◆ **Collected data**
--------------------------------

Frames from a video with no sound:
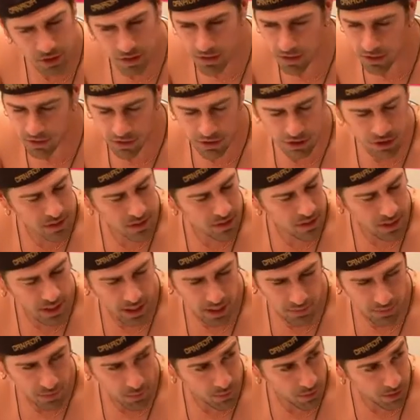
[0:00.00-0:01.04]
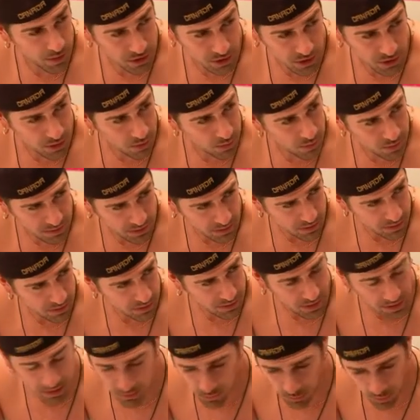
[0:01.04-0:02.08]
doesn't have to win, and she knows it.
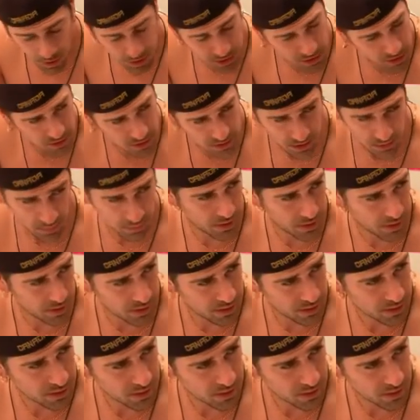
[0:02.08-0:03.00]
That's why she's not winning.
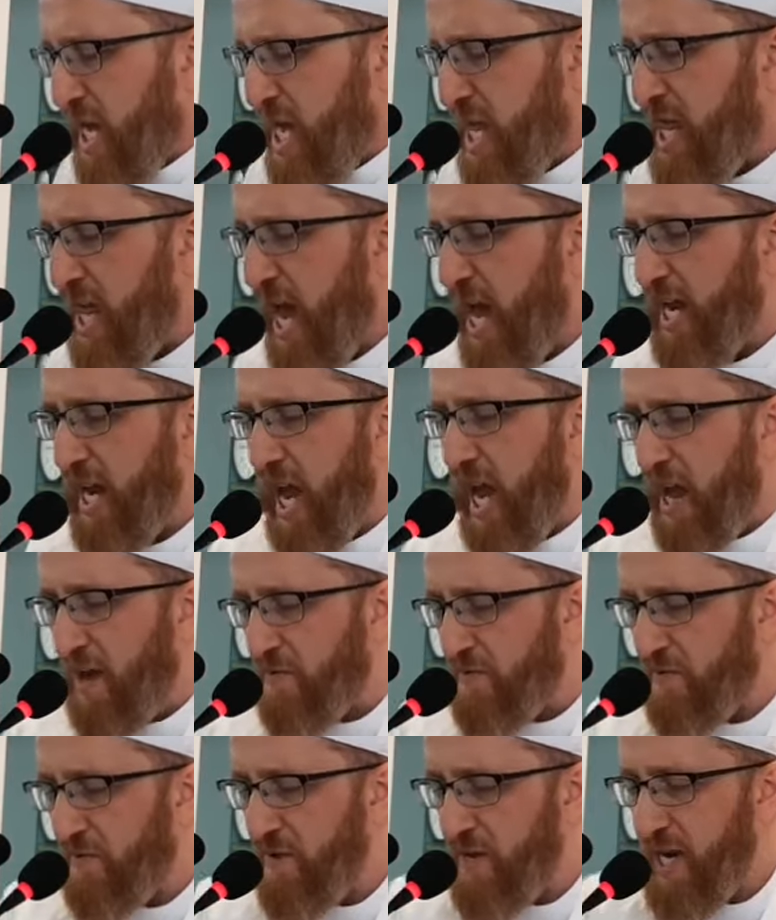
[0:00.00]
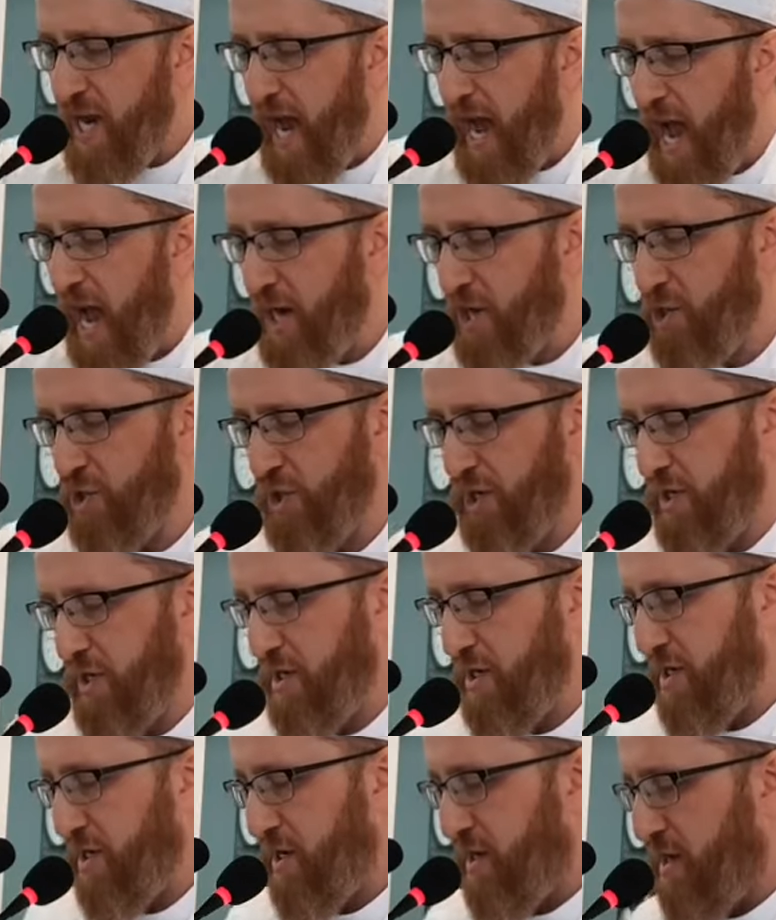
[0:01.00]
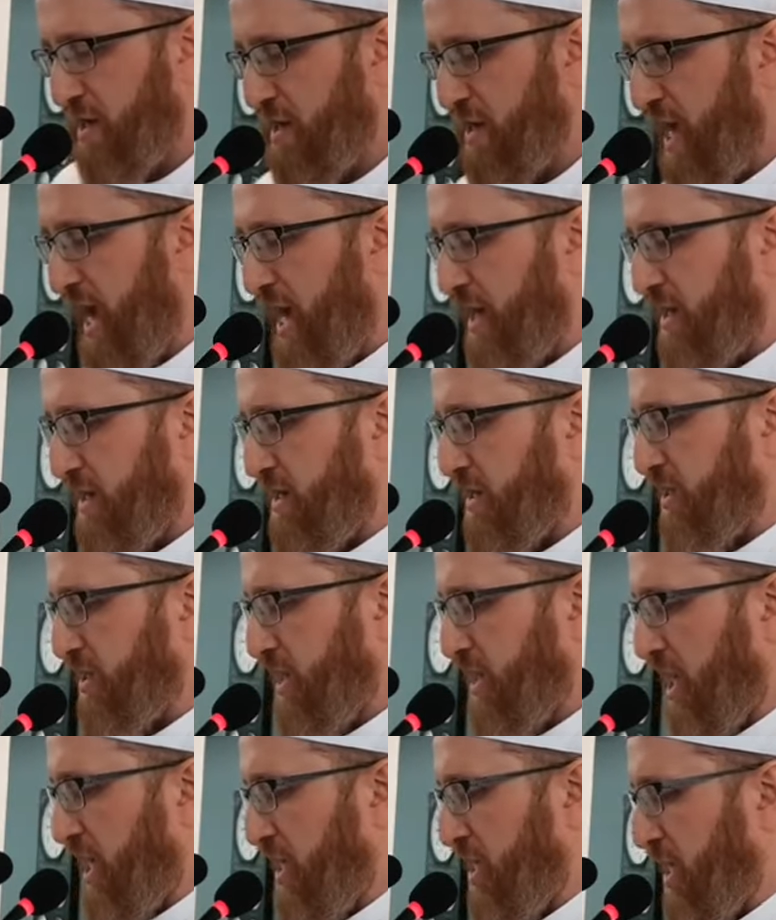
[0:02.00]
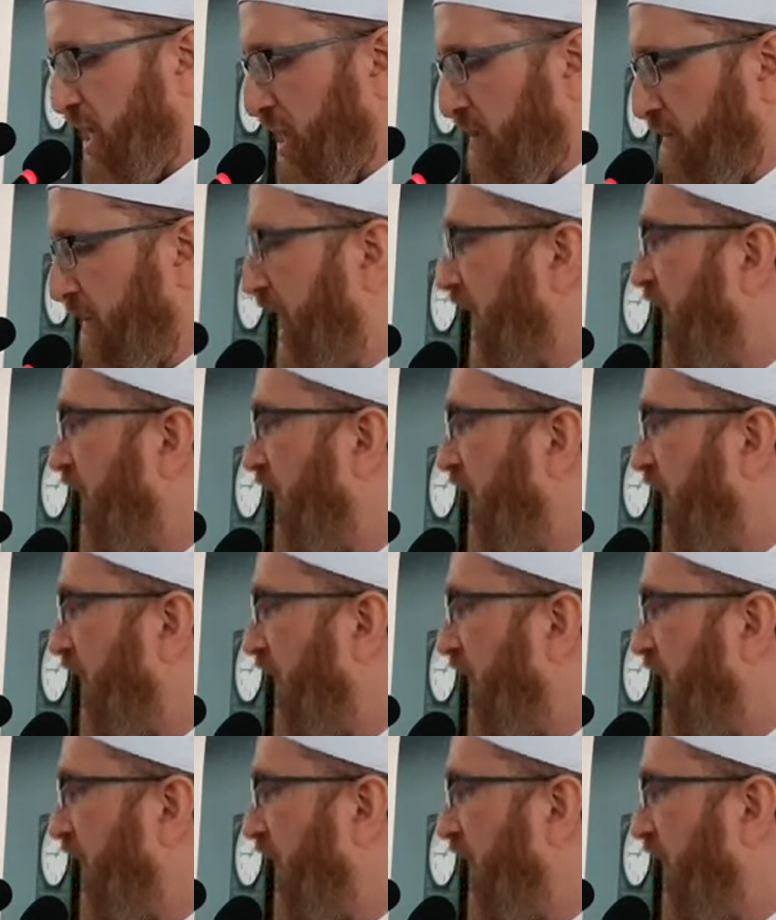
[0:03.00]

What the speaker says: that every action that the son of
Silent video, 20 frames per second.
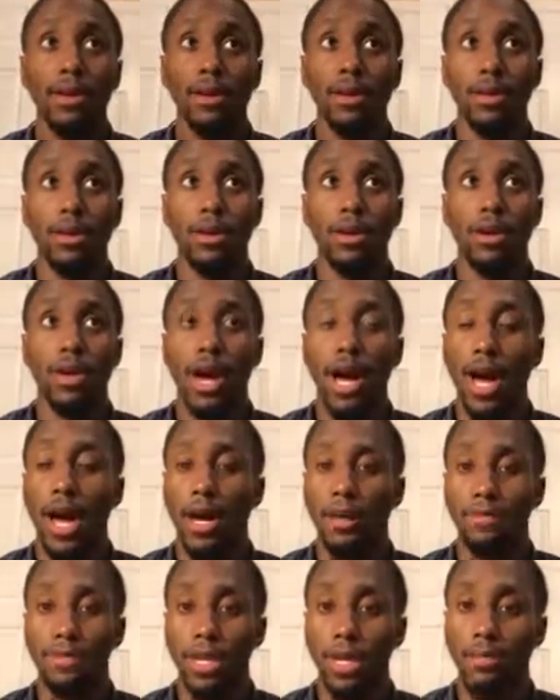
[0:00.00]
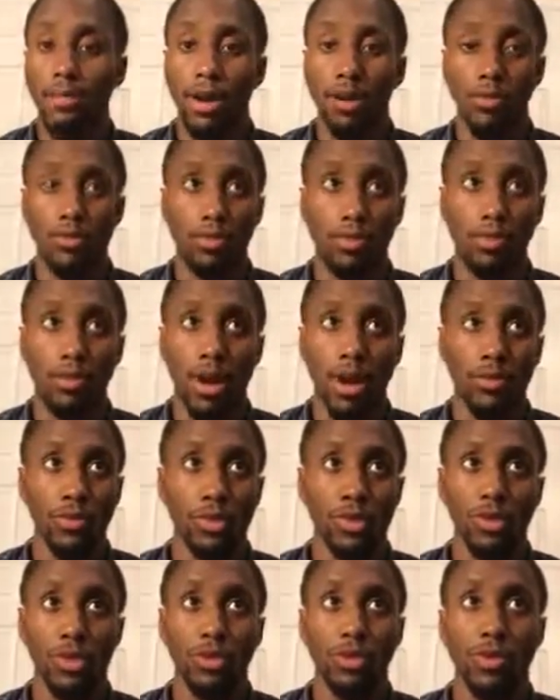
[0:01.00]
I've done my
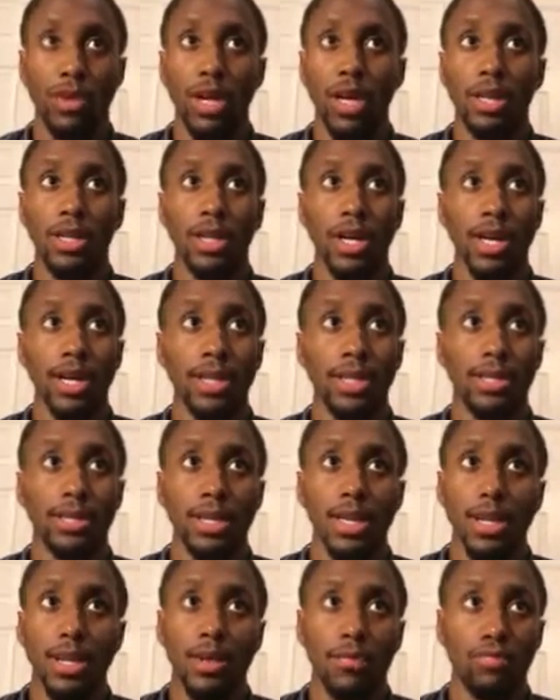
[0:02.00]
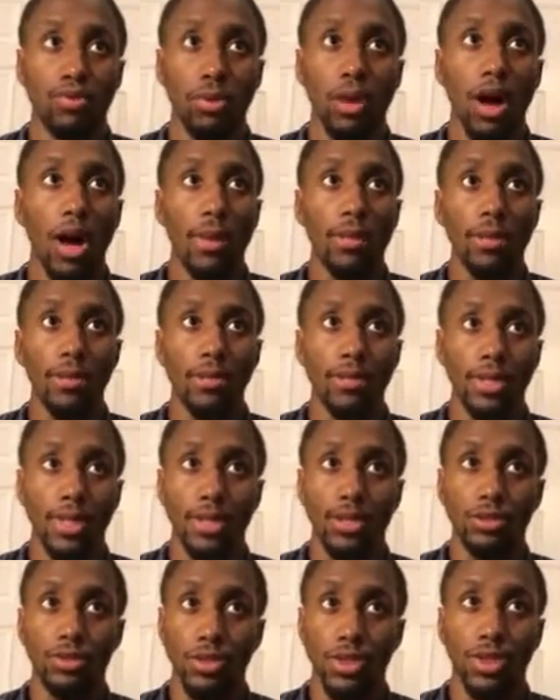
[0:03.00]
research on LA's problems,
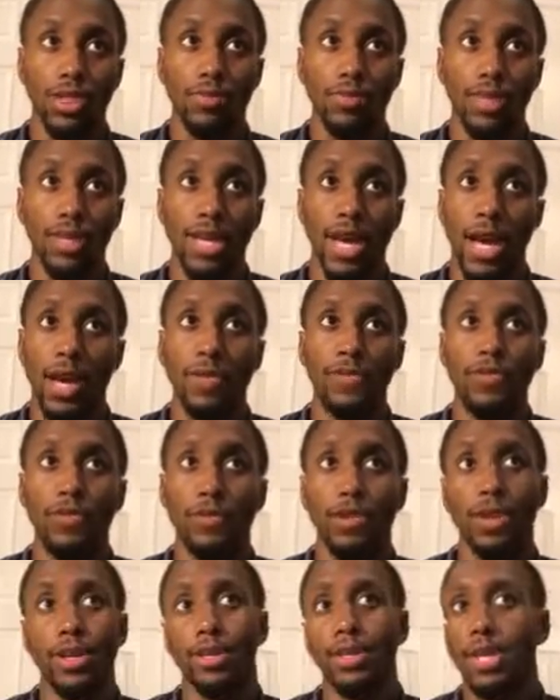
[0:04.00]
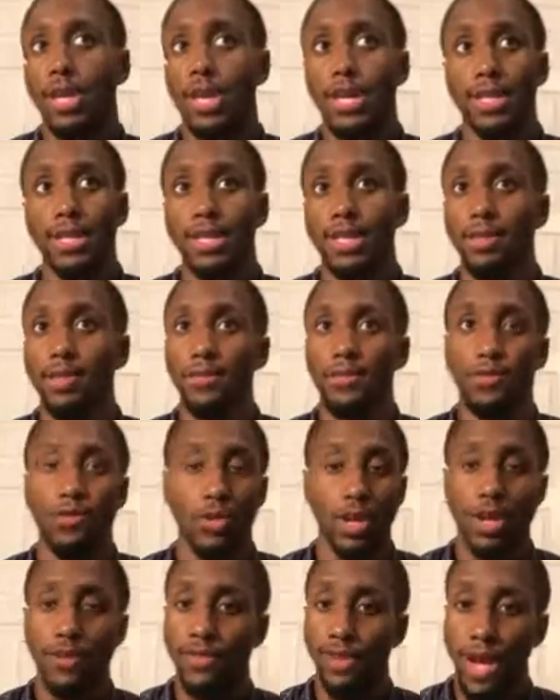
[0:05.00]
and trust me, California's, like I said
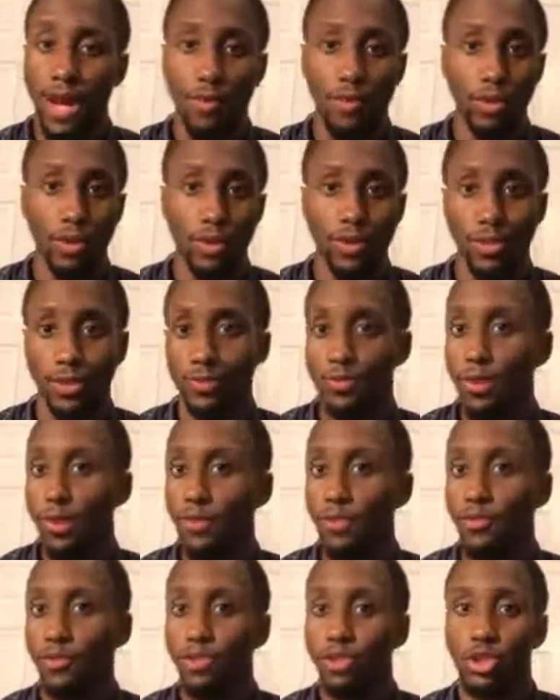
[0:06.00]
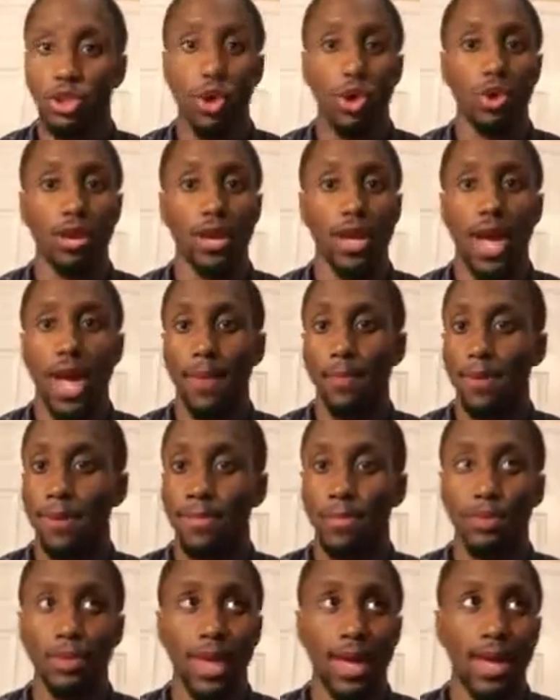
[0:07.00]
before, even I'm one of those people, starry-eyed
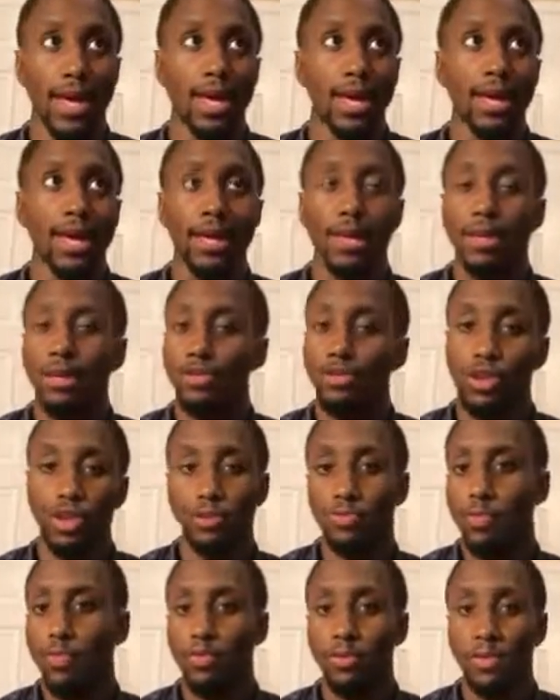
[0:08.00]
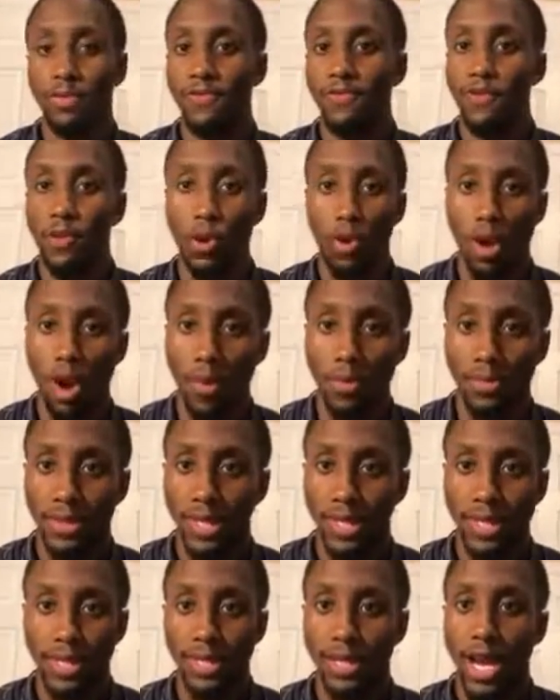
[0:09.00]
people that, trust me, from afar, I'm
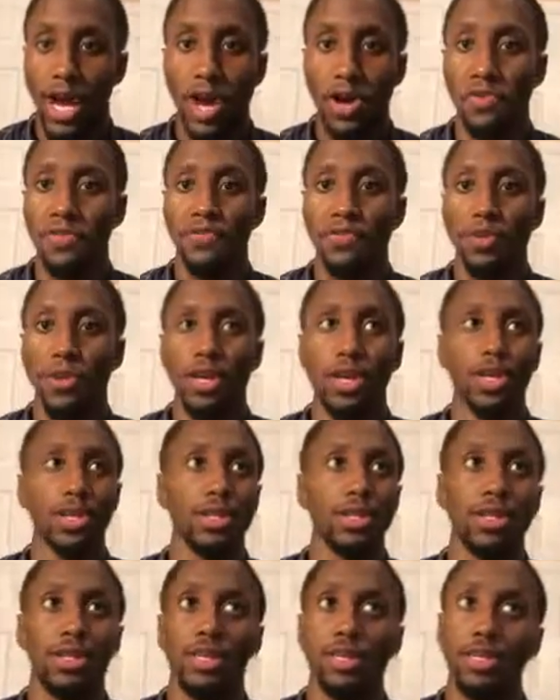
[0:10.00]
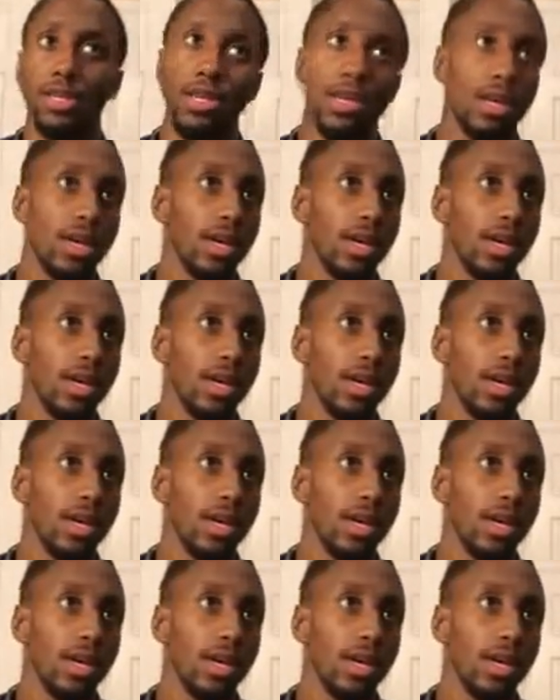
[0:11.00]
thinking California is this,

--------------------------------

◆ **Exercise details**
Set down the records precisely as they appear. Any picture stays out.

◆ **Exercise output**
Frames from a video with no sound:
[0:00.00-0:01.04]
[0:01.04-0:02.08]
doesn't have to win, and she knows it.
[0:02.08-0:03.00]
That's why she's not winning.
[0:00.00]
[0:01.00]
[0:02.00]
[0:03.00]

What the speaker says: that every action that the son of
Silent video, 20 frames per second.
[0:00.00]
[0:01.00]
I've done my
[0:02.00]
[0:03.00]
research on LA's problems,
[0:04.00]
[0:05.00]
and trust me, California's, like I said
[0:06.00]
[0:07.00]
before, even I'm one of those people, starry-eyed
[0:08.00]
[0:09.00]
people that, trust me, from afar, I'm
[0:10.00]
[0:11.00]
thinking California is this,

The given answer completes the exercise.